Um texto alegre

Vivemos em um país tão medonho que ser artista virou uma profissão perigosa.

Painel de artistas brasileiros l Pintura: Valber Benevides

A nação está triste. Pensei em um texto alegre, busquei coisas bonitas no país. De político lembrei-me de Lula, no dia da sua posse, dedicando a sua vitória a sua mãe, Dona Lindu, uma mulher extraordinária. De religioso me lembrei de padre Ibiapina, que era capaz de distribuir a última saca de farinha com os flagelados na seca e se dispunha a morrer com eles, por pura compaixão. Depois o que me veio foram escritores e poetas com suas narrativas encantadas.

Lembrei-me dos pintores e das suas cores iluminadas. Chegaram-me as bailarinas com suas levezas, saltimbancos e equilibristas dos circos. Chegaram os cineastas e os seus filmes mágicos, apareceram os diretores e os seus atores no teatro vida.

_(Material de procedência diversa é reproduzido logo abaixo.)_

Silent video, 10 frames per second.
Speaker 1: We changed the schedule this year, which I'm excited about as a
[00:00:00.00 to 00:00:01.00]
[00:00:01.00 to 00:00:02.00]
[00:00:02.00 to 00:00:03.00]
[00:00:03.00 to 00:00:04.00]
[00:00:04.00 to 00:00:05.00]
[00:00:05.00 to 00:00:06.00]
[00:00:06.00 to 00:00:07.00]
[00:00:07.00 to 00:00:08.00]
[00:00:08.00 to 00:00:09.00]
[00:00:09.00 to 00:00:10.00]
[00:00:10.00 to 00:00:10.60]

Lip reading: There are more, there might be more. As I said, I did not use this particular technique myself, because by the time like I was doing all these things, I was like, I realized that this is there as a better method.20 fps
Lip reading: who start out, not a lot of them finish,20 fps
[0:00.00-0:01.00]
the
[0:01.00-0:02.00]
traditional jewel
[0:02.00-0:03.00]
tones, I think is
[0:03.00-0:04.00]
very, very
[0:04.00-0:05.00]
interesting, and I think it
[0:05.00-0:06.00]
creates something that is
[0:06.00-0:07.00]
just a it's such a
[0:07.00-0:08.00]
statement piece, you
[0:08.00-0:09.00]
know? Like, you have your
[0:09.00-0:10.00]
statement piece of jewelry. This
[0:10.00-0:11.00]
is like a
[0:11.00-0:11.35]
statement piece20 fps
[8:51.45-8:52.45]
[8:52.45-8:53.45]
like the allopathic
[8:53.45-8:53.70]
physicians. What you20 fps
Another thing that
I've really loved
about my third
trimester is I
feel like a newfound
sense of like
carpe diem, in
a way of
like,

Da alma, bem do fundo da alma, vieram as vozes de cantores e compositores: Noel, Pixinguinha, Clementina, Cartola, Nelson Cavaquinho, João do Vale, Clara Nunes, Dalva de Oliveira, Moraes Moreira, Belchior, Tom, Elis… Tantos nomes que brilham no céu, feito estrelas. Pensei na grandeza de Chico Buarque, Caetano Veloso, Elza Soares e Gilberto Gil, entre tantos outros generosos inventores da beleza e da delicadeza brasileira.

A minha lembrança, em fresca memória, trouxe trechos de textos, poemas, sons, ritmos vozes, cores, movimentos, sonhos, encantamentos. Toda a minha alma foi tomada de imensa leveza e de generosa alegria. Nesse momento, cada obra de arte me pareceu uma ponte capaz de unir as muitas ilhas que somos nós nesse profundo isolamento.

De repente, lembrei-me que vivemos em um país tão medonho que ser artista virou uma profissão perigosa. Gostar de arte virou um ato de rebeldia. Uma arte que, muitas vezes, traduzimos pelo ato de abrir a janela e deixarmos entrar o sol. Há passarinhos que ainda cantam e, vez por outra, uma beija-flor desmancha as suas cores no ar, na forma de um arco-íris. Respiro fundo e grito a plenos pulmões: abençoai-nos, Santa Clementina de Nanã Buruquê. Louvado seja, São Pixinguinha de Ogum. Valei-me, São Patativa de Oxalá. Essa luta tem que ser alegre, por mais triste e obscuro que sejam os inimigos da vida, contra os quais lutamos.